*DATA RECORDS*

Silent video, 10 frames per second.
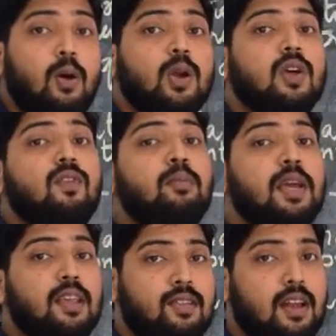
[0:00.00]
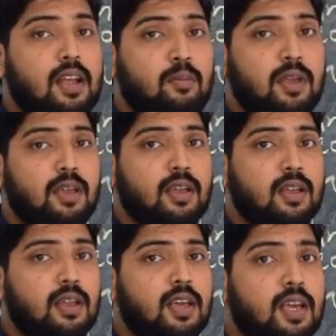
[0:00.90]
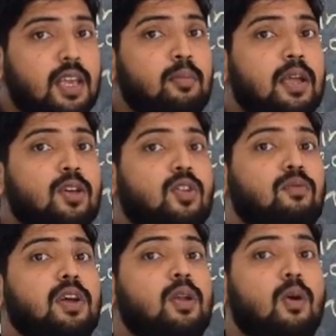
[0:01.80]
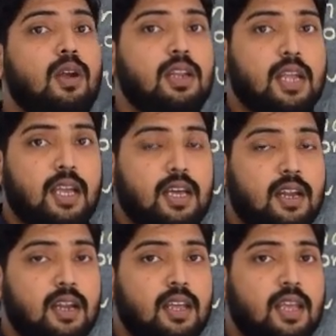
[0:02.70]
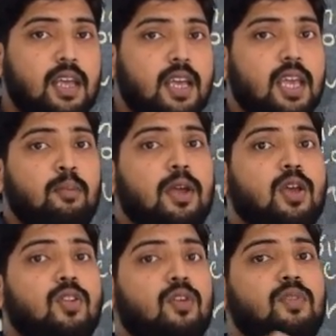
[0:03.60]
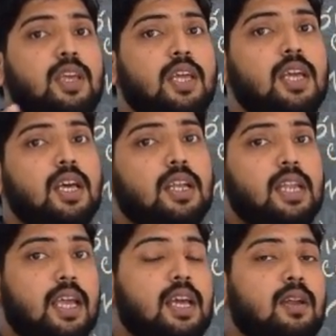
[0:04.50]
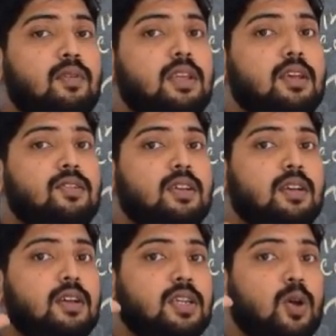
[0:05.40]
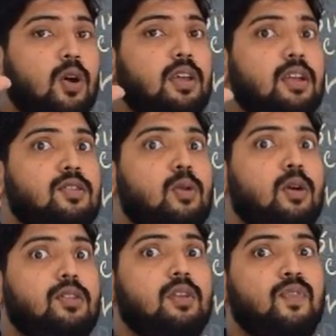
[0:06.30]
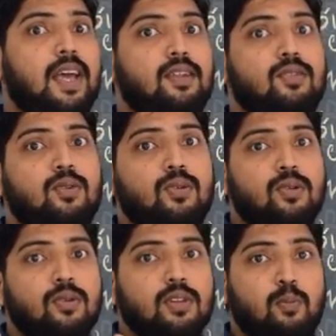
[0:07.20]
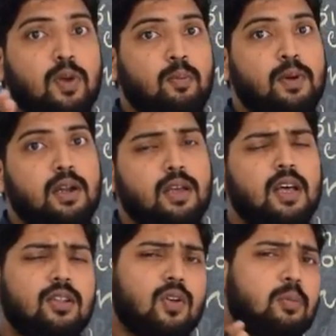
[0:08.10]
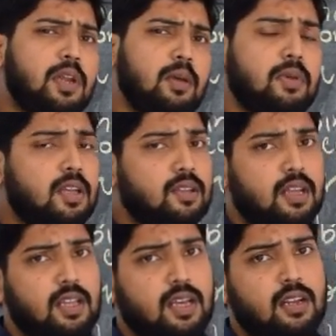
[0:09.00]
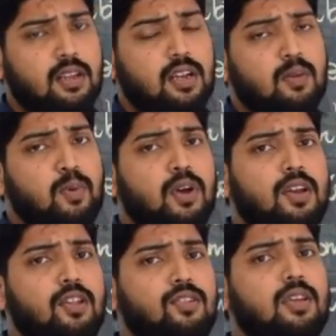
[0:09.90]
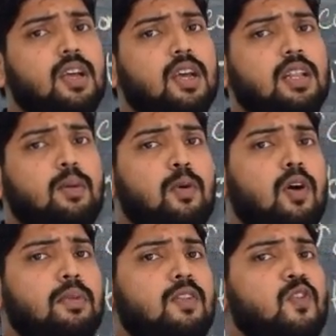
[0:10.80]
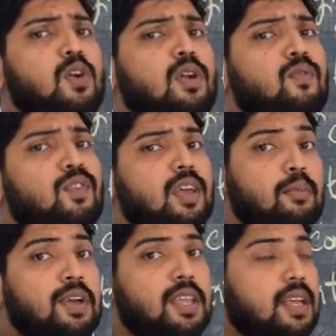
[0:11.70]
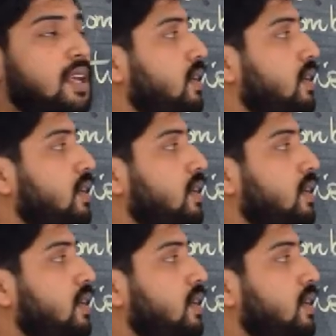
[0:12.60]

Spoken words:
lot of images are coming. Images of the growling tiger, images of the tiger which is showing its claws and fangs to the people. So many images are there. That the poem is full of imagery.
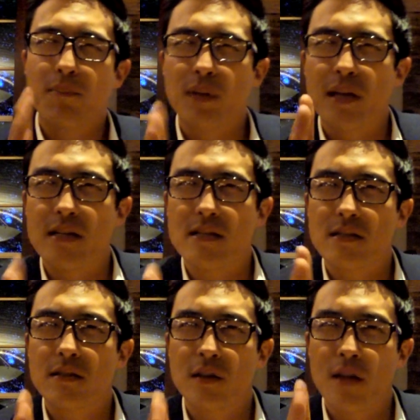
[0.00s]

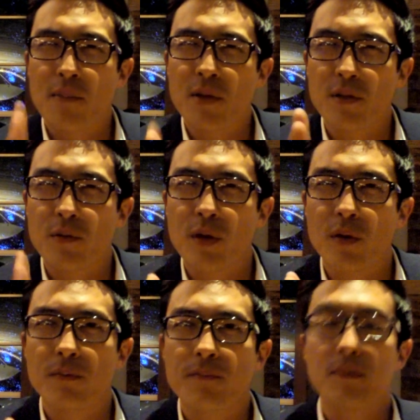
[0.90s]
place, that middle of the
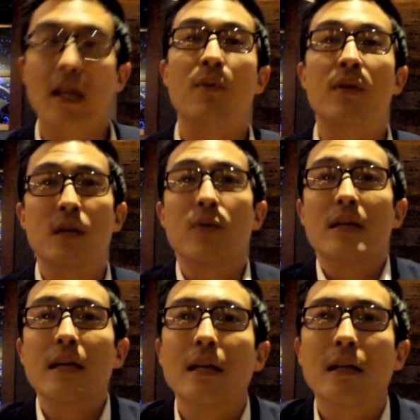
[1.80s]
road? And we think we
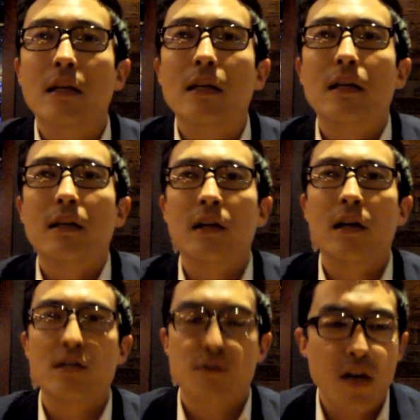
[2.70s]
did.
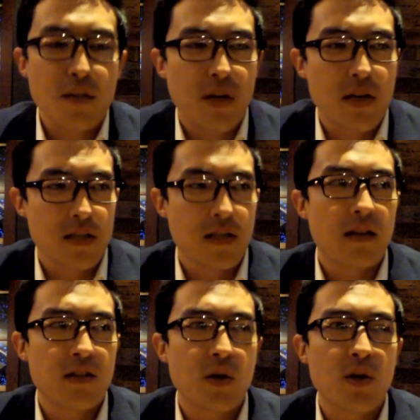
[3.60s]
It's funny because a
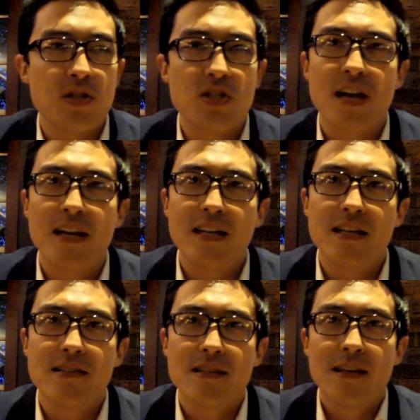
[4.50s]
lot of the jokes in
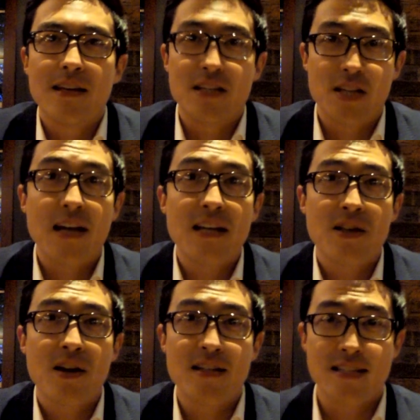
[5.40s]
Chinese, the
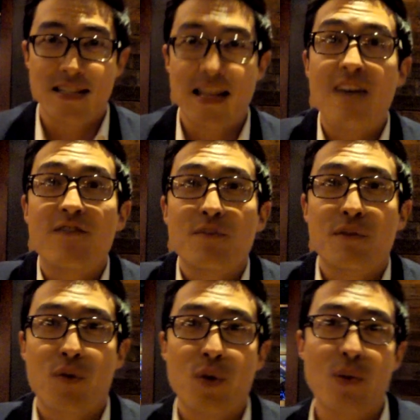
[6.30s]
Chinese audience is laughing
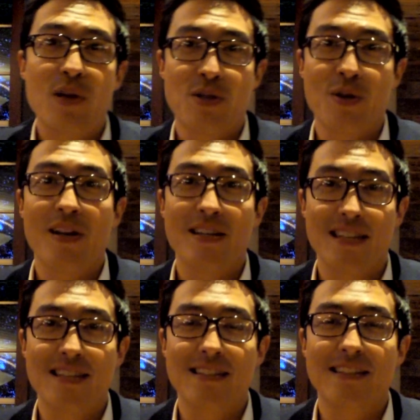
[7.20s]
before the Western audience
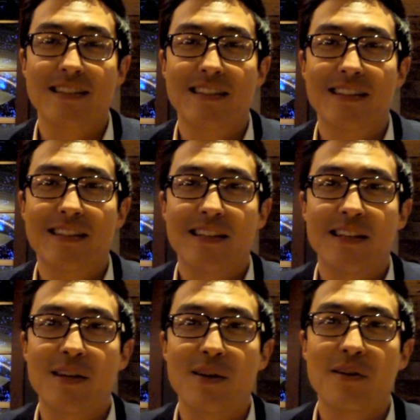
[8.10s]
gets it,
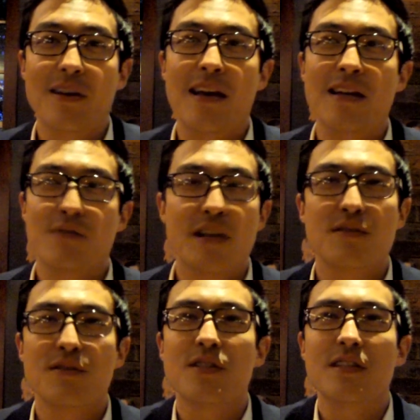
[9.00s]
and
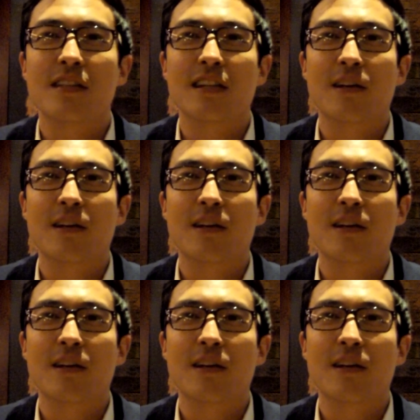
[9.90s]
vice versa,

*HOW TO COMPLETE THIS TASK*
All of the data needs repeating exactly, but the pictures do not.

*TASK ANSWER*
Silent video, 10 frames per second.
[0:00.00]
[0:00.90]
[0:01.80]
[0:02.70]
[0:03.60]
[0:04.50]
[0:05.40]
[0:06.30]
[0:07.20]
[0:08.10]
[0:09.00]
[0:09.90]
[0:10.80]
[0:11.70]
[0:12.60]

Spoken words:
lot of images are coming. Images of the growling tiger, images of the tiger which is showing its claws and fangs to the people. So many images are there. That the poem is full of imagery.
[0.00s]

[0.90s]
place, that middle of the
[1.80s]
road? And we think we
[2.70s]
did.
[3.60s]
It's funny because a
[4.50s]
lot of the jokes in
[5.40s]
Chinese, the
[6.30s]
Chinese audience is laughing
[7.20s]
before the Western audience
[8.10s]
gets it,
[9.00s]
and
[9.90s]
vice versa,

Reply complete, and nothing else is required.